Superintendents will jam a TRV’s sensor under a rug or a flap of linoleum. Again, this is to keep the sensor safe - and clean. Some have mounted the sensors on the radiator’s supply pipe. That keeps them stable. They also will place the sensors precisely along that uncaulked crack between the floor and the wall. The low-bid building contractor left that crack as his legacy. This crack is the place where, in many older buildings, Mr. Breezy slips in whenever the exhaust fans starts. No heat? Hmmm.

But enough about handymen and superintendents. Even professional heating contractors sometimes make mistakes when they snap those operators onto the valve bodies. You have to position the valve operator just so, and that’s often tough when you’re twisted like a yogi under the radiator and sweat is running into your eyes.

If you tilt the operator too much, the valve body’s stem won’t align with the part of the operator that’s designed to receive it. They slip by each other, and from your position on the floor, you can’t tell that the marriage wasn’t consummated. You wind up with a valve body that’s forever open. But everything looks fine from floor level. And when the room goes to 90°, we line up to curse the TRV manufacturers.

Make sure you’re consummating that marriage.
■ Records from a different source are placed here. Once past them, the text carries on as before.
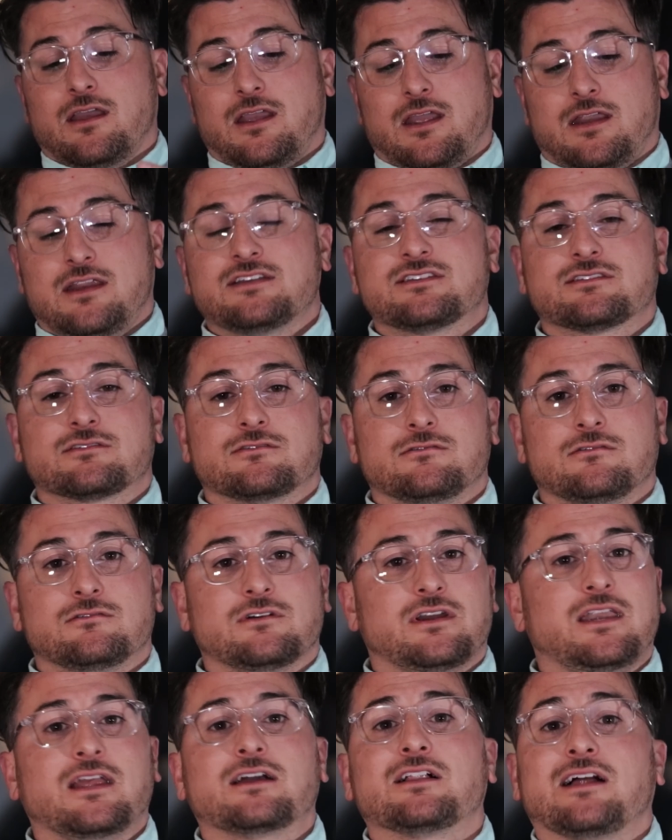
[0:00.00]
any
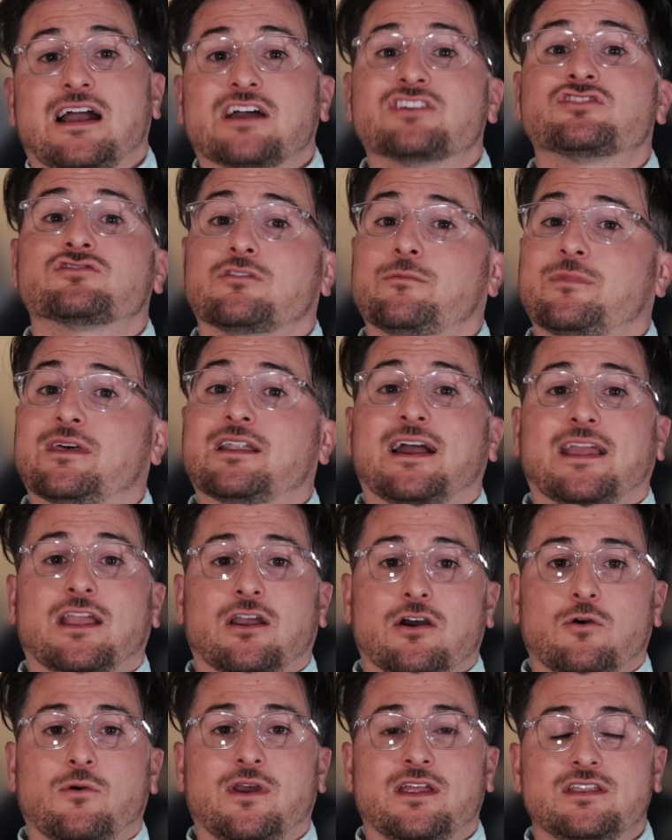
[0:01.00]
school, any classroom that I
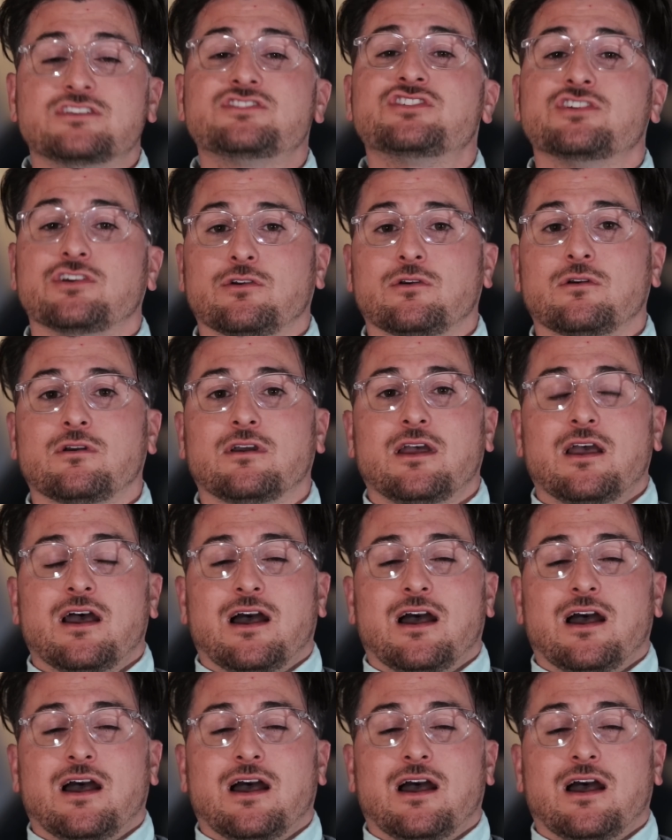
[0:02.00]
go into,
And while we’re troubleshooting, let’s remember that engineers, too, sometimes have bad days. I once looked at a problem job on Long Island where an engineer had specified TRVs for a perimeter loop in an office building. This guy called for 1 1/2-in., commercial, fin-tube baseboard and a TRV in every office. The trouble was he didn’t specify bypass lines from one office to the next. Only the woman in the first office was comfortable; everyone else shivered.

And then there was that memorable day when the contractor installed about 700 TRVs in this hot-water-heated Manhattan co-op. This was a two-pipe system. The engineer told the shareholders the TRVs would balance the temperature and improve their level of comfort significantly.

The contractor started the job, and the valves went to work. As the rooms got warm, the TRVs began to throttle, and as they did, they increased the resistance to flow. This shoved the big, base-mounted pump backward on its performance curve. As you reduce flow on a constant-speed pump, you also increase head pressure. This particular pump, which was big enough to have a saddle, clawed its way backward up that pump curve. It got to a point where its pent-up power shoved open all the TRVs in the building.

Seven hundred brand-new TRVs and the building was overheating.

It hadn’t occurred to the engineer to check to see if his new TRVs were going to be compatible with the existing pump. As time went by, we all came to appreciate 1750-rpm, flat-curve pumps that could shed load without building much pressure.

These days, we appreciate smart circulators and differential-pressure regulators for the same reason. As TRVs close, smart circulators slow down, and differential-pressure regulators open up. Choose either option and you won’t get that big buildup in pressure at the TRVs.

So much to consider. So much to learn.